Whether hosting a wedding, bridal shower, baby shower, Christmas gathering or other party, it is common to give away the table centerpieces towards the end of the festivities. The focal point of each table is often so adulated by guests for its beauty, charm or creative design that many want to take it home. Play a friendly party game to distribute the piece at each table.
Video of the Day
Attach an envelope underneath each chair. Inside all but one at each table, include the message "Thanks so much for coming but you're not in the running." Insert inside one envelope at each table the message, "Don't go home feeling blue. This table's centerpiece belongs to you." Have guests remove their envelopes from under their chairs. As music plays, pass the unopened envelopes around the table. When the music stops, open the envelope you are holding. You could also have guests turn their chairs around, facing away from the table. As music plays, circle around your table. When the music stops, sit on the nearest chair and open the envelope underneath.
Remove all centerpieces and distribute note cards to jot down answers to questions about the centerpieces. After a question is read, each person shows his answer to his table. If incorrect, you are eliminated from the game. Ask questions until each table has a winner. Examples include, "What color are the flowers, candles (or other objects)?" "How many ribbons, balloons (or other object) are there?" or "What surrounds the bottom of the vase?" If all answers are incorrect, everyone continues playing. Develop a tie-breaker question requiring a number answer in case the game drags on too long. Come closest to the correct number to win. You might ask, "How many stones are inside the bowl?" or "How much did each centerpiece cost?"

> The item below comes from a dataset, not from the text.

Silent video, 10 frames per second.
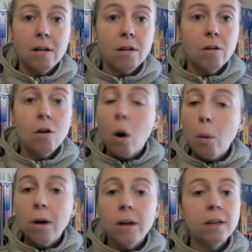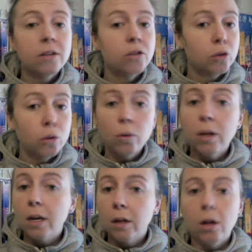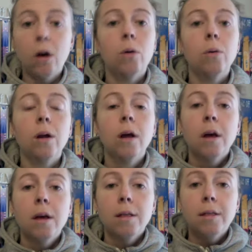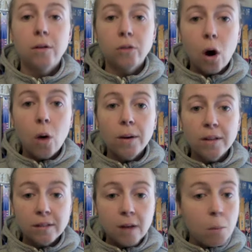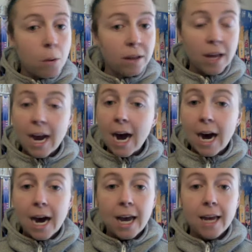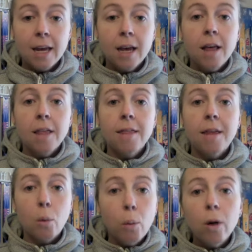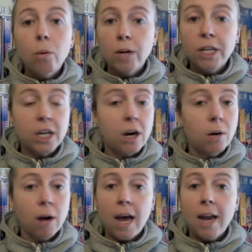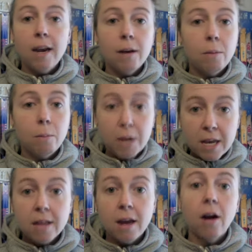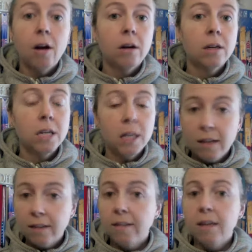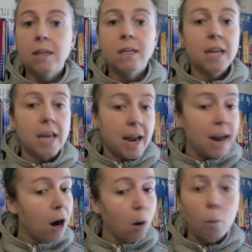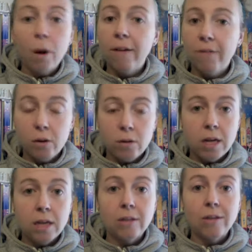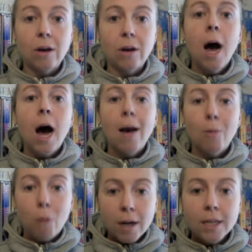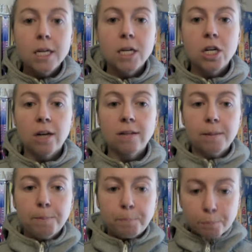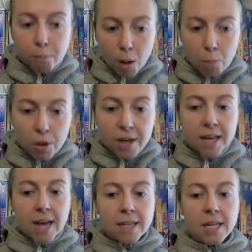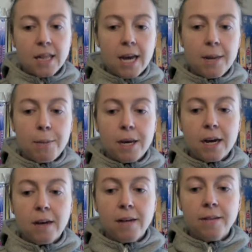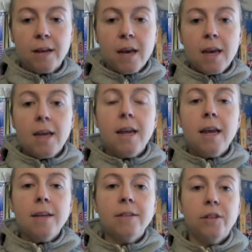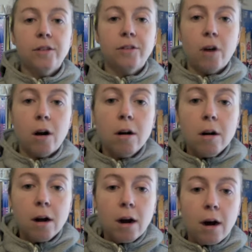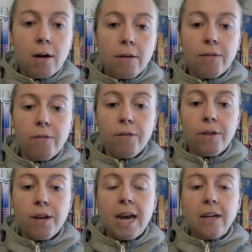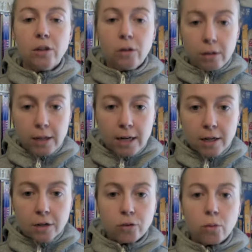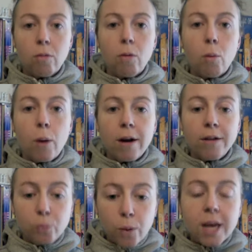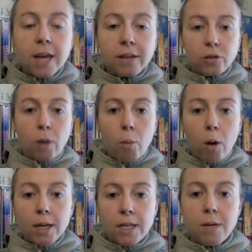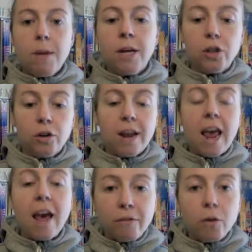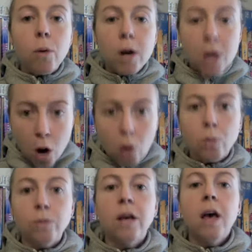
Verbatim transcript: No one is truly alone. There's always someone like I that will reach out and be there to listen, to get help, whatever you need. So I wanted to just bring that to light because it is the start of the National Eating Disorder Awareness Week, and so I wanted to make sure that everyone knows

Ask each table a different trivia question pertaining to the honorary couple, individual or occasion. The first to raise her hand gives an answer. If correct, she receives the table's centerpiece. If incorrect, someone else guesses. Develop interesting, entertaining questions not readily known. For a wedding or bridal shower, ask "Where did (groom's name) and (bride's name) go on their first date?" or "How many kids does (groom's name) or (bride's name) want to have?: "How much did (expecting mom's name) weigh when she was born?" is a great baby shower question, while Christmas party trivia might ask about holiday songs or movies. Give multiple choice options to make answering a little easier.
Instruct guests to find a hidden message inside their table's centerpiece. Write a different message for each centerpiece, adding an element that makes them somewhat easy to spot. Tie rolled up notes with colorful ribbon or use decorative paper just visible behind an object. Each message is read aloud, revealing the winners. Notes might read, "The person here having the next birthday wins this centerpiece," "Hand the centerpiece to the couple at this table married the longest" or "This centerpiece belongs to the newest mother." Add a twist to messages to make them more interesting. For instance, "Award the centerpiece to the person here who first holds up a quarter" or "The centerpiece is yours if you are sitting to the left of the youngest guest at this table."